What is needed:
Each line below with the word "Silent" needs to be copied.
**** Available records ****
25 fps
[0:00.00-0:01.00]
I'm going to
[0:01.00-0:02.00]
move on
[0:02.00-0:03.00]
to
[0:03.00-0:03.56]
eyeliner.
****
**** Available records ****
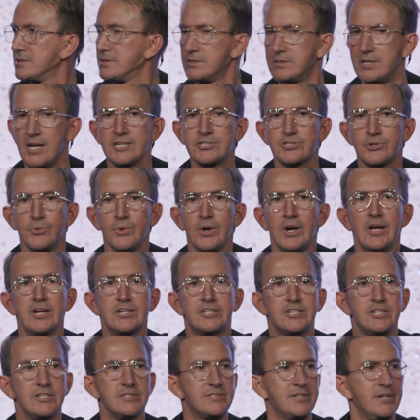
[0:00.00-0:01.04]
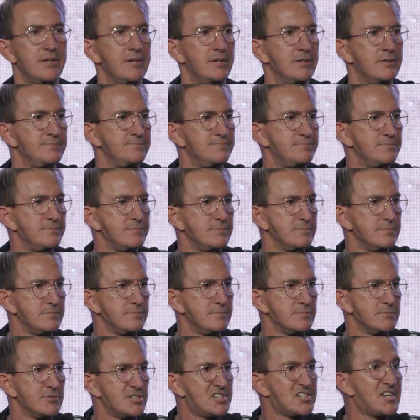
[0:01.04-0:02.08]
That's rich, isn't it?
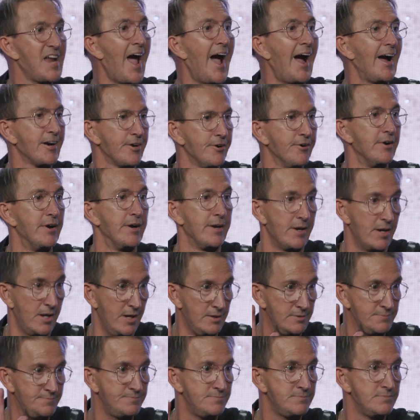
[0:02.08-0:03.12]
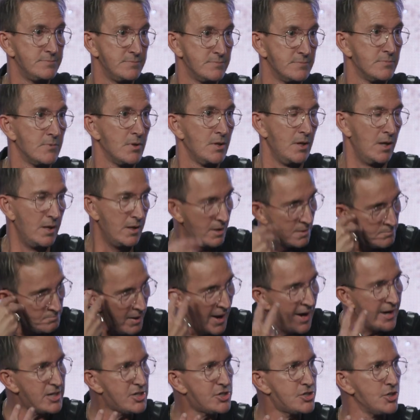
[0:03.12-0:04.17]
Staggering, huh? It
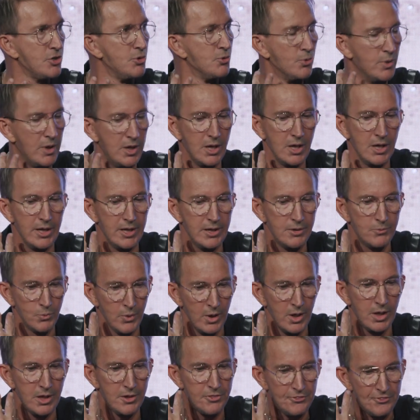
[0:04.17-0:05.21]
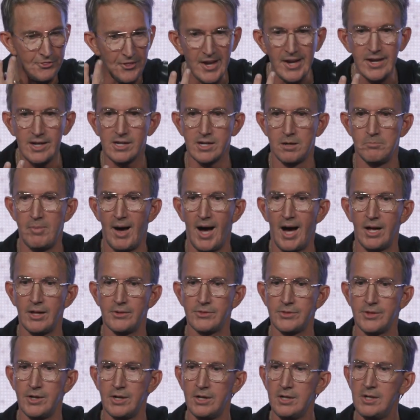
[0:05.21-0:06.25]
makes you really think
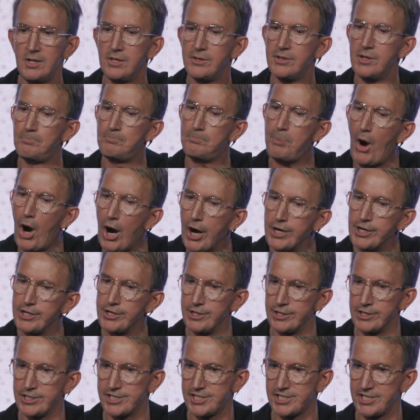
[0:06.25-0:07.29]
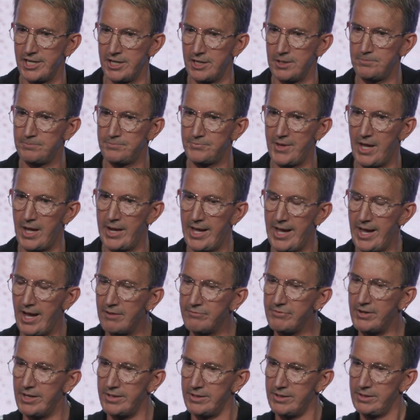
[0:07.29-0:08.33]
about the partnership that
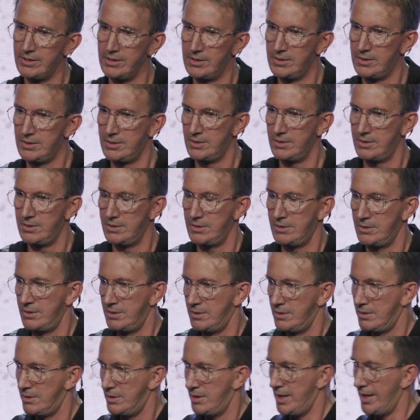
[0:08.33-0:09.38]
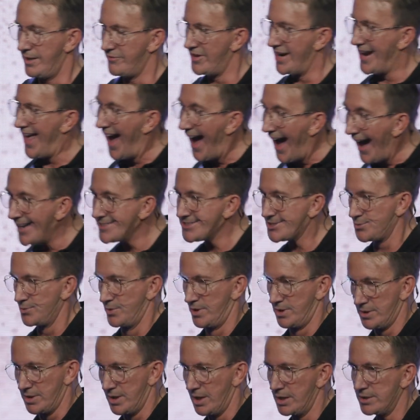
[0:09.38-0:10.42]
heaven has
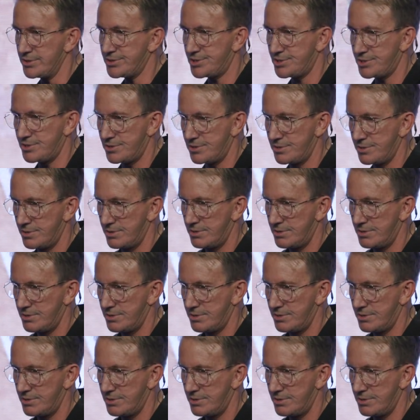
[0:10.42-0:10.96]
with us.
****
**** Available records ****
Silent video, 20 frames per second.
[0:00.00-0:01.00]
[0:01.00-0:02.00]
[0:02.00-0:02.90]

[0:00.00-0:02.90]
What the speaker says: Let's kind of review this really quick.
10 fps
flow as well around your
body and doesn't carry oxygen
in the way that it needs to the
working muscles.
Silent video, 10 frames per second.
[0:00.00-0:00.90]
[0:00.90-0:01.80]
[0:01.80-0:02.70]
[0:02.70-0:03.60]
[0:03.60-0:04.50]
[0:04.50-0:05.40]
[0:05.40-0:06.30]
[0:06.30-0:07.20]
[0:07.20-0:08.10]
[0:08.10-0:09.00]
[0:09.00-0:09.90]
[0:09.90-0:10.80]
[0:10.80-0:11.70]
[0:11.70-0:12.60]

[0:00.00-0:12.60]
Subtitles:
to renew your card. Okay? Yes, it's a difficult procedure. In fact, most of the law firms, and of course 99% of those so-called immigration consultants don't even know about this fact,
****
Result:
Silent video, 20 frames per second.
Silent video, 10 frames per second.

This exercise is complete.